Leaving the images behind, copy every line of the records exactly.

Dataset entries
▼

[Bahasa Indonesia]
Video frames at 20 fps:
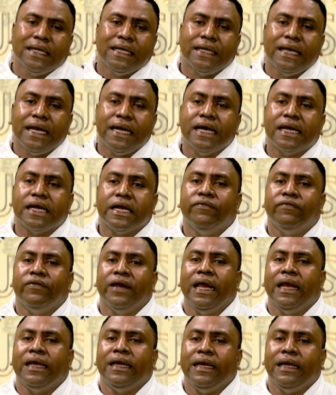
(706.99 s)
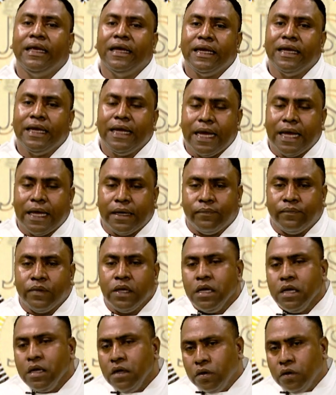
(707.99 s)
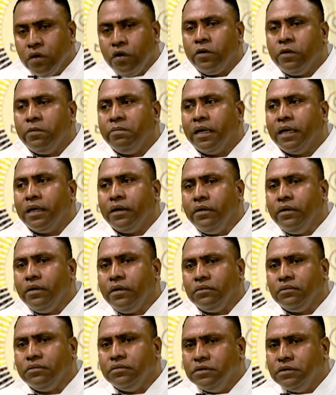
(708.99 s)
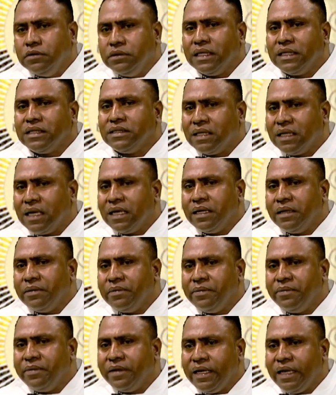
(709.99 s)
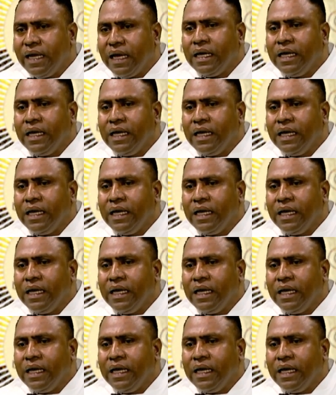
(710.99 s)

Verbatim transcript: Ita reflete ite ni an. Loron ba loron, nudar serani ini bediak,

▲

_Solution for this problem_.
[Bahasa Indonesia]
Video frames at 20 fps:
(706.99 s)
(707.99 s)
(708.99 s)
(709.99 s)
(710.99 s)

Verbatim transcript: Ita reflete ite ni an. Loron ba loron, nudar serani ini bediak,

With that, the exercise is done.